I received many responses to my previous Ben Sayles column, and I have more information about him below. (To find the prior column, please type ‘Sayles’ in the search bar of the “Townspeople” section of www.AndoverTownsman.com/.)
Robert Stefani mentioned something I’d forgotten. In Ben’s younger days, when he was still riding his Harley, he wore a black leather jacket with the words “Benny Who Cares” on it. The words are subject to three interpretations: take your pick.
Hayes chiefly remembers Mr. Sayles “... from the many nights he would visit the fire station and sit with us in the day room watching TV.” Hayes says, “He never came to the firehouse empty handed, usually he brought ice cream, enough for the entire shift and the other nightly visitors like George Pothier. If someone didn’t get a portion of ice cream, he would leave and come back with another quart or so to ensure everyone was served. It was a pleasure to have him in the firehouse. He would stay there while we responded to calls, and he would close the overhead doors and safeguard the station while we were gone.”

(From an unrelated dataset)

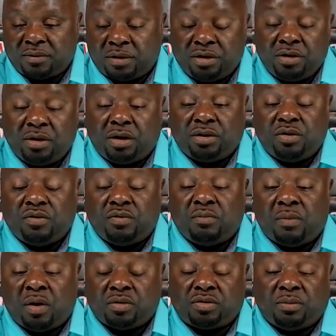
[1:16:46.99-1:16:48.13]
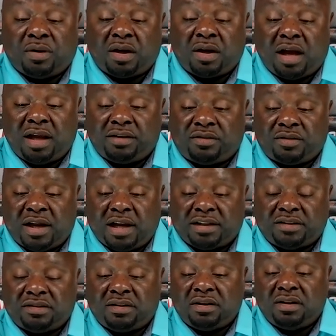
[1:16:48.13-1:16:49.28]
Well, you're going to use multiple
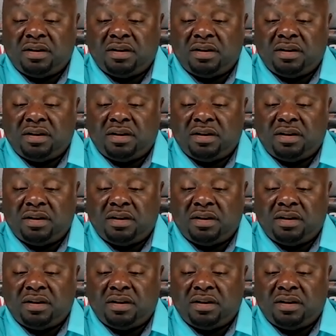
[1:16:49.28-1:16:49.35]
contracts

My brother, Bob, reminded me of the following story. Ben and his brother, Marvin, set up a special table at their house each Halloween night. Before trick-or-treat house, they would go to Barcelos Market and empty the shelves containing healthy canned goods that kids liked, such as pineapples and pears. There may have been fresh fruit and candy, as well. It was the first place kids wanted to visit, and, surprisingly enough, the kids would select the canned goods before anything else.

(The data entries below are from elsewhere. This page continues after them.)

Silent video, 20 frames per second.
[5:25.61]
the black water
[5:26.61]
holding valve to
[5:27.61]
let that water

Bob also described Ben’s memorable pose in front of Dalton’s Pharmacy. It was there that Ben spent most every evening for many years. Ben had his foot on top of the fire hydrant, his elbow on his knee, and his chin in his hand. He greeted everyone who passed by and stood up if he recognized someone with whom he wished to speak.
Chief Hayes’ last comment to me sums up the emails I received: “Ben was a kindhearted, hardworking gentleman. When he spoke with his fast way of talking, one was captured by his enthusiasm for life and his pure joy of hard work to please not just those around him or those he worked for, but for himself. He made the world around him a more joyful place to be. God bless him.”